O livro de Paul Auster começa com um evento comum: seu pai, depois de um divórcio e de passar 15 anos vivendo sozinho em uma casa imensa, sem nenhum tipo de mazela aparente nem histórico de doenças, morre subitamente. Desde criança, a relação de Paul com o pai nunca foi das melhores. Extremamente ausente, a relação deles dois nunca passou de um sentimento desértico. A maior parte dos sentimentos de ambas as partes permaneceram silenciados, inarticulados, despercebidos.

Tendo sido criado por um pai que parecia incapaz de se importar com o filho, apesar dele fazer todo o possível para mostrar ao pai sua necessidade de ser notado, de ser querido e amado, não seria de admirar que Auster tivesse crescido e virado as costas para este cidadão. Mas ele não o fez, ainda que nada tenha mudado depois que Paul Auster tornou-se adulto. Ele compreendera que a vida do pai era a mais hermética, introspectiva possível. E tentar mergulhar nos sentimentos do pai era como tentar chegar a regiões abissais.

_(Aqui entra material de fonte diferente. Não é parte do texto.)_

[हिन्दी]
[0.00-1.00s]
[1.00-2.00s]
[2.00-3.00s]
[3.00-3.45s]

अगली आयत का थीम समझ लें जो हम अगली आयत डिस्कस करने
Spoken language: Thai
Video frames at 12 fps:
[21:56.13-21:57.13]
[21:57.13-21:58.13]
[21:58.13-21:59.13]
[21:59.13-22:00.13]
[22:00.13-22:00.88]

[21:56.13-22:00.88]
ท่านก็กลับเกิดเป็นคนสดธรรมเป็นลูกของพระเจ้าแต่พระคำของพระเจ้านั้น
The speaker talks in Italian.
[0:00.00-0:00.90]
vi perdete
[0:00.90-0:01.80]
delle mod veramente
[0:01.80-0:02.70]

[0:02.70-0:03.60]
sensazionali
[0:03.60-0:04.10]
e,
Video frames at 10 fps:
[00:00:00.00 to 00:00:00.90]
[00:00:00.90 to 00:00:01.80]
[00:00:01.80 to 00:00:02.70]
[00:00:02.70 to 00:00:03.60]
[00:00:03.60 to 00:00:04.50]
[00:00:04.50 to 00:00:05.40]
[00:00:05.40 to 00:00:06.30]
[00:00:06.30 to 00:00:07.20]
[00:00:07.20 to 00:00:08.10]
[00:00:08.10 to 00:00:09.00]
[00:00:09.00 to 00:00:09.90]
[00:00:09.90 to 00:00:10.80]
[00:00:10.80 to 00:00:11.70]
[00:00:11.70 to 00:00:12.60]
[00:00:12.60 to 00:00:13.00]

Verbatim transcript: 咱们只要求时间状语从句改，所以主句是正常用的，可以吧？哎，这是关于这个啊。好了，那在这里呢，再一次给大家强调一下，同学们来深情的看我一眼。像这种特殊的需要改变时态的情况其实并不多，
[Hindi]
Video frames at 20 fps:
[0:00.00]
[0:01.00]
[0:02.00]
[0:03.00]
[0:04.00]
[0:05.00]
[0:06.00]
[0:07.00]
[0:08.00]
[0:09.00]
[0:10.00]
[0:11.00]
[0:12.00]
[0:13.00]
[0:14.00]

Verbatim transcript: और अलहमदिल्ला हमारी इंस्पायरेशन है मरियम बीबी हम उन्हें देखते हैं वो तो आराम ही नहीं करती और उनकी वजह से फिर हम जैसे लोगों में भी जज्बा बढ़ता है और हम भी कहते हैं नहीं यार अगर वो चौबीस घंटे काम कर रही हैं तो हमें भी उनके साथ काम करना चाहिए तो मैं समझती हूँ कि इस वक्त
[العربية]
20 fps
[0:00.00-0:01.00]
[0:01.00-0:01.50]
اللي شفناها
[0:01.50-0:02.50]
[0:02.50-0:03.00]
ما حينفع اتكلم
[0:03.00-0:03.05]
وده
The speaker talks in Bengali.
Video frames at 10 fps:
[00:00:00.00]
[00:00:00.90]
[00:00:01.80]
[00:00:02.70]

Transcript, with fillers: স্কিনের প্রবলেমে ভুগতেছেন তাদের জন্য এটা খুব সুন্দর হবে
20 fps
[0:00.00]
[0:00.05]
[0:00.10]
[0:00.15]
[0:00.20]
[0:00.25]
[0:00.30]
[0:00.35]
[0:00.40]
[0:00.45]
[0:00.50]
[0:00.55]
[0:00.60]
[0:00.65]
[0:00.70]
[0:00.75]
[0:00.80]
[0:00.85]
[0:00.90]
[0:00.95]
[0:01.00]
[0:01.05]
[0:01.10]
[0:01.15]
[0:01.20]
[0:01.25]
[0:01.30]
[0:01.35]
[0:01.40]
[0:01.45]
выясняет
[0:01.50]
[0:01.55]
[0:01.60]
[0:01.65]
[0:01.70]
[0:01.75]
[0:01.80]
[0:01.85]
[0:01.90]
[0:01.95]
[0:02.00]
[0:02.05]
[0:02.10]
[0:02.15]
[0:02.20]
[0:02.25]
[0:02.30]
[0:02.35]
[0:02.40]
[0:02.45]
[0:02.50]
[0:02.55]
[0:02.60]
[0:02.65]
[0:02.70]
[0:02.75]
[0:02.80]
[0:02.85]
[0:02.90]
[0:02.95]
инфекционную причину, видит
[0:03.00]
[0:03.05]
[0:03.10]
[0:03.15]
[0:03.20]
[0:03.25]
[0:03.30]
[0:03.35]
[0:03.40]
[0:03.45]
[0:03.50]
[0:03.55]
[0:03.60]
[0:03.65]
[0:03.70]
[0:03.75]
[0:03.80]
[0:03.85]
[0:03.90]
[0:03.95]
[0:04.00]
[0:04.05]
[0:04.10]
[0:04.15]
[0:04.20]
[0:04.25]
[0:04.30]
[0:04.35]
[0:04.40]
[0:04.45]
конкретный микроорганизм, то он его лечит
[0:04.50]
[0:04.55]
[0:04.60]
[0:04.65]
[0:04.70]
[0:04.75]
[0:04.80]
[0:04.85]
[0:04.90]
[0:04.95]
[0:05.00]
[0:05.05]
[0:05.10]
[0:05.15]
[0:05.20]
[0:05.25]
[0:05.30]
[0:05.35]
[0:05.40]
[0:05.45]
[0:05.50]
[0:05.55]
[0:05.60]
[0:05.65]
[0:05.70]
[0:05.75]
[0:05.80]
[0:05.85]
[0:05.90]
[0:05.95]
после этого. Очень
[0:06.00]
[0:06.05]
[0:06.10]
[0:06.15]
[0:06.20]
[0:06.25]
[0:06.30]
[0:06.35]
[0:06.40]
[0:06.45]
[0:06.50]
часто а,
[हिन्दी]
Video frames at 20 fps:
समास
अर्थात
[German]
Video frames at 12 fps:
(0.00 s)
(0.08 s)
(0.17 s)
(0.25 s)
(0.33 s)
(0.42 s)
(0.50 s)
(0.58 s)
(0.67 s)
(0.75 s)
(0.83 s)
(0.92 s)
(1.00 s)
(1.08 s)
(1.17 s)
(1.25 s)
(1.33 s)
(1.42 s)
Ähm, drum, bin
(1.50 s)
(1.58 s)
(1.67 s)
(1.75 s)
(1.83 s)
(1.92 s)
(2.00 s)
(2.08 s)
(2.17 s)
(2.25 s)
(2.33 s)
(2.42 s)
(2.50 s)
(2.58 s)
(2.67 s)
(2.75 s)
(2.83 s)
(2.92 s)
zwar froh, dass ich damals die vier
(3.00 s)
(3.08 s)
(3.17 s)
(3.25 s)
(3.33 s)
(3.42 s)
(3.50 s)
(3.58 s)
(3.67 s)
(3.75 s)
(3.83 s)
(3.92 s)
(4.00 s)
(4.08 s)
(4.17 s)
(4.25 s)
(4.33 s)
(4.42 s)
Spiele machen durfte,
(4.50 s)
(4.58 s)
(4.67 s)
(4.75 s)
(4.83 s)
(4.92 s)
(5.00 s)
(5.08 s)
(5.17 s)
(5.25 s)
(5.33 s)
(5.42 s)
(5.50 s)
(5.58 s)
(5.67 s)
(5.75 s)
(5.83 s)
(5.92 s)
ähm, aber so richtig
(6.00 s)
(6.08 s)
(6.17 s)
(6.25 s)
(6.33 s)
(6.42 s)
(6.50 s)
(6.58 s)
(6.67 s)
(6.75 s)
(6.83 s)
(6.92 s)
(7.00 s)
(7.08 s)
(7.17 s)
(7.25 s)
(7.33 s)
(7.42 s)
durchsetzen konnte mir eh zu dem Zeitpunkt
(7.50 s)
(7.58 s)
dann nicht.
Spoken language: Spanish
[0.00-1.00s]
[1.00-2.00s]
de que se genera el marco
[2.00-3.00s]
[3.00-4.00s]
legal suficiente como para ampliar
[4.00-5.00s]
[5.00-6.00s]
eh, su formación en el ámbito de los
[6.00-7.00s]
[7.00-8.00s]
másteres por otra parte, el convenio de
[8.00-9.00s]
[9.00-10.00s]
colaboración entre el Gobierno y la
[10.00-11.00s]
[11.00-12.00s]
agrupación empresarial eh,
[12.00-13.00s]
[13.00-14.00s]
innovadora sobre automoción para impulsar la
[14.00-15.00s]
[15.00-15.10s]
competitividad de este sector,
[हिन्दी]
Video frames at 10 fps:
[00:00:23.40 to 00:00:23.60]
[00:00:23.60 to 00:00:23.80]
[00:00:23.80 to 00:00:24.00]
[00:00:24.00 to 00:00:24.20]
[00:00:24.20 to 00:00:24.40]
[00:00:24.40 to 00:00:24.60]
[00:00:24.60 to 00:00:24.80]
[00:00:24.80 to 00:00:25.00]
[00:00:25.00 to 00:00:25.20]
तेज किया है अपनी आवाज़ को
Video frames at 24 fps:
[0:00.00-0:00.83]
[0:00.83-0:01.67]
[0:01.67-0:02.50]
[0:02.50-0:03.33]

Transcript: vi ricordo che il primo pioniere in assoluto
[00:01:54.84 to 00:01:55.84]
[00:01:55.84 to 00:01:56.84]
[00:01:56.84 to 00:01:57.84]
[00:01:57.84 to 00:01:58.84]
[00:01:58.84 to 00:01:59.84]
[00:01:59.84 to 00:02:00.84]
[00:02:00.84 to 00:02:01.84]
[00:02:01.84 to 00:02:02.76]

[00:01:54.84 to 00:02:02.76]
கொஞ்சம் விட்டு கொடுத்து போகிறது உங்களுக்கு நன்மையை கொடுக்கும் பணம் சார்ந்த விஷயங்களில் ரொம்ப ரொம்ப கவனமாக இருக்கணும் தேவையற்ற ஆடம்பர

Ao se deparar com a morte inesperada do pai, Paul Auster passou a revisitar os sentimentos complexos que ele tinha em torno da figura de seu pai: o final abrupto da relação acabou por fazê-lo perfazer novamente o caminho de um vínculo frustrado, inexplorado e não desenvolvido. O sentimento o deixou perplexo não apenas pelo choque em si, mas também pela necessidade premente de investigar sua memória em torno do homem que o colocou no mundo, seus sentimentos a respeito da sua vida e da dele e traduzir tudo em palavras.

Não era algo que ele planejava fazer, naturalmente. Mas para o autor, se ele não fizesse rapidamente, tinha medo de que as lembranças esvanecessem e ele não fosse mais capaz de registrar seus sentimentos em relação ao pai, e àquilo mesmo que sentia e nutria por ele. E ele o faz ao narrar as condutas e esquisitices paternas, uma reconstrução, por sinal, feita de esboços mentais e impressões.

Ao desnovelar parágrafos curtos, Auster remonta sua própria história até chegar à história dos pais de seu pai. O que a princípio parece ser uma justificativa para o pai ser como se tornou depois de adulto, mostra-se ser algo bem maior e mais complexo. É a própria realidade, imiscuindo-se não apenas DNA adentro, mas também no cérebro e no coração. E este é um caminho que, muitas vezes, não tem volta.

O autor narra um crime que foi cometido na geração anterior a do seu pai, e como isso reverberou entre seu pai e os irmãos dele, como foi escondido pela família, e significa essa descoberta não para a redenção de seu pai, mas para a compreensão de um todo muito maior.

A segunda parte do livro, chamada de "O livro da memória", é bem diferente da primeira. Apesar de se notar uma escrita ambiciosa, vertiginosa, é também quando notamos a tentativa de um distanciamento da primeira parte, inclusive na forma narrativa. Ele decide referir-se a si mesmo na terceira pessoa, numa tentativa de ser mais experimental com a linguagem. E, mesmo tendo me acostumado a isso ao longo da segunda parte do livro, não posso afirmar que a leitura tenha fluído tão bem como na primeira.

O valor do livro reside no fato de Paul Auster fazer uma narrativa emocionada, despojada de amarras, de construir retratos de vidas e relacionamentos através do delicado olhar da percepção. Some-se a isso o fato de que o leitor tem o prazer de se deliciar com as comparações que o autor faz, utilizando-se de Pinóquio, do pintor Vermeer e de tantas outras expressões e obras artísticas.

Assim, enquanto descobrimos os motivos das andanças que Paul Auster fez pela França na juventude, suas descobertas, seus descaminhos, amores, casamento, sua própria exerção da paternidade... Compreendemos o que nos estava sendo dito nas entrelinhas: tudo na vida são apenas caminhos. Nós os percorremos e contamos nossa própria história, mas bem ou mal, sempre virão outros para contá-la, também. E que, quando você escolheu (?) ser escritor nesta vida e, portanto, viver várias vidas, os caminhos serão sempre plurais, múltiplos, e sempre haverá mais histórias a serem contadas do que tempo para fazê-lo. Eis aí a solidão que nos habita. A de sermos tanto e, tantas vezes, sermos sós, uma vez que há coisas durante uma existência para as quais você só resolve consigo mesmo, ainda que o resultado possa ser compartilhado com os outros.


E, inescapavelmente, acaba mesmo sendo.